Wednesday, December 24, 2008

Go back to Grasso ....

SEC Chief Defends His Restraint
Cox Rebuffs Criticism of Leadership During Crisis

By Amit R. Paley and David S. Hilzenrath
Washington Post Staff Writers
Wednesday, December 24, 2008; Page A01

Christopher Cox, the embattled chairman of the Securities and Exchange Commission, is defending his restrained approach to the financial crisis, saying he has provided steady leadership as Wall Street's main regulator at a time when other federal regulators have responded precipitously to upheaval in the markets.

During his tenure, the SEC has watched as all the investment banks it oversaw collapsed, were swallowed up or got out of their traditional line of business. The agency, meanwhile, was on the sidelines while the Treasury Department and Federal Reserve worked to bail out the financial sector. And the SEC, by its own admission, failed to detect an alleged $50 billion fraud by Bernard L. Madoff that may be the largest Ponzi scheme in history.

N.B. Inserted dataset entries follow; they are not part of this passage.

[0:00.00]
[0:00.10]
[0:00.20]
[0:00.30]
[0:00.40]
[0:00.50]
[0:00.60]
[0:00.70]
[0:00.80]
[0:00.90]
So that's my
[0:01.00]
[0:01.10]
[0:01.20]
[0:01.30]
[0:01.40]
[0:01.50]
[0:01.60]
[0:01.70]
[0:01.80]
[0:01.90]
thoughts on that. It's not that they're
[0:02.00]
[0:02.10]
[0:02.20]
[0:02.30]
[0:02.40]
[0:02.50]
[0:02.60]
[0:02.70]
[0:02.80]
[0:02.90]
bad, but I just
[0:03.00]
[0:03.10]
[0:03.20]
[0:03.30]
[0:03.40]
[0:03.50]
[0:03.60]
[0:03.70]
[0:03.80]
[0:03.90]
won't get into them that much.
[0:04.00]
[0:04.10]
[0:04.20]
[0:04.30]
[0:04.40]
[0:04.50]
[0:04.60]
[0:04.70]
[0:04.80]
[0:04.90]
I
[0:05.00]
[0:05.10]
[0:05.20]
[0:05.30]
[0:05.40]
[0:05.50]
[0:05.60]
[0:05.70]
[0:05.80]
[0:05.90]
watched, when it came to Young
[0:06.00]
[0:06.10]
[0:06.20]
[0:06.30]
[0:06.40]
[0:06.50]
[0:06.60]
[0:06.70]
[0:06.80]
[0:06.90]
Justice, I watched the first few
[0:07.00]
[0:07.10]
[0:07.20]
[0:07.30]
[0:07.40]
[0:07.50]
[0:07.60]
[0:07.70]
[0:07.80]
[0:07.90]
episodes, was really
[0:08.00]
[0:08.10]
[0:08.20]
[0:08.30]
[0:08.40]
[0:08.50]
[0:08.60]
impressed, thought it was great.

But in his first interview since the Madoff scandal broke, Cox said he was not responsible for the agency's failure to detect the alleged fraud and that he had responded properly to the broader financial crisis given the information he had. Confronted with a barrage of criticism from lawmakers, former officials and even some of his staff, Cox said he took pride in his measured response to the market turmoil.

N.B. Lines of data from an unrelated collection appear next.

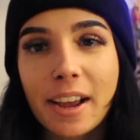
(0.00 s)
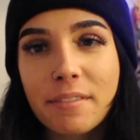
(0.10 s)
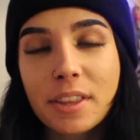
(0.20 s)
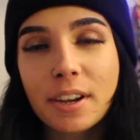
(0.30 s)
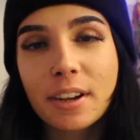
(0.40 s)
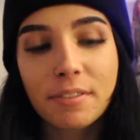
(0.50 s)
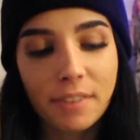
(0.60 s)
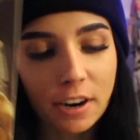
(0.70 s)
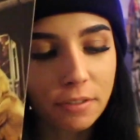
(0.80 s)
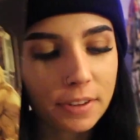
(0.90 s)
I have the
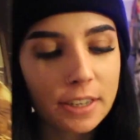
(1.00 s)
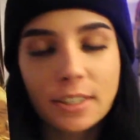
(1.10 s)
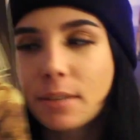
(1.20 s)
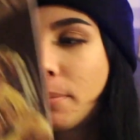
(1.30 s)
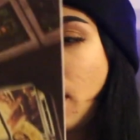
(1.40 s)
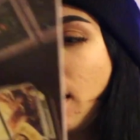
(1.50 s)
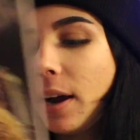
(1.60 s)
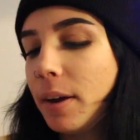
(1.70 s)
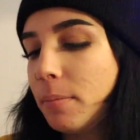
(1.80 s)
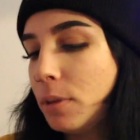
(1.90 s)
Fatal Feast
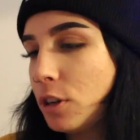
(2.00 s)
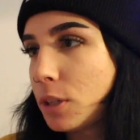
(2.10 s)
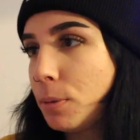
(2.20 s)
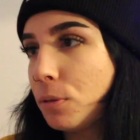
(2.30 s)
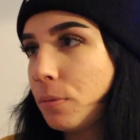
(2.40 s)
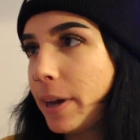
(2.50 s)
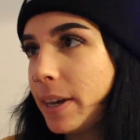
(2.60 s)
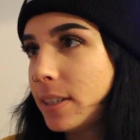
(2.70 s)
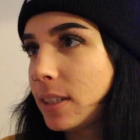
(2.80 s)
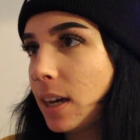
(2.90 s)
by Municipal
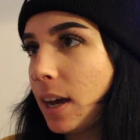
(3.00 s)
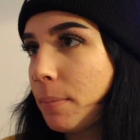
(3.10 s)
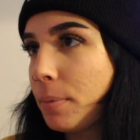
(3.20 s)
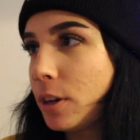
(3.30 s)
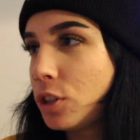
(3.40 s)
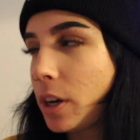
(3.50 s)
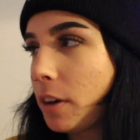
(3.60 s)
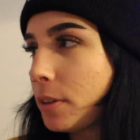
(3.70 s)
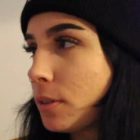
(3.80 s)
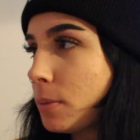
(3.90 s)
Waste. I'm pretty sure I
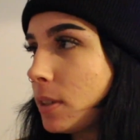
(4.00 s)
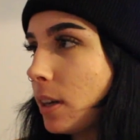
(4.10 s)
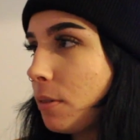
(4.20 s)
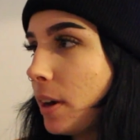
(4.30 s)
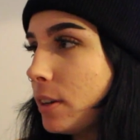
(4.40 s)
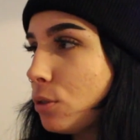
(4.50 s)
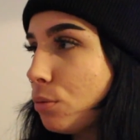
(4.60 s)
got this from Sunrise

"What we have done in this current turmoil is stay calm, which has been our greatest contribution -- not being impulsive, not changing the rules willy-nilly, but going through a very professional and orderly process that takes into account unintended consequences and gives ample notice to market participants," Cox said. This caution, he added, "has really been a signal achievement for the SEC."

Taking a swipe at the shifting response of the Treasury and Fed in addressing the financial crisis, he said: "When these gale-force winds hit our markets, there were panicked cries to change any and every rule of the marketplace: 'Let's try this. Let's try that.' What was needed was a steady hand."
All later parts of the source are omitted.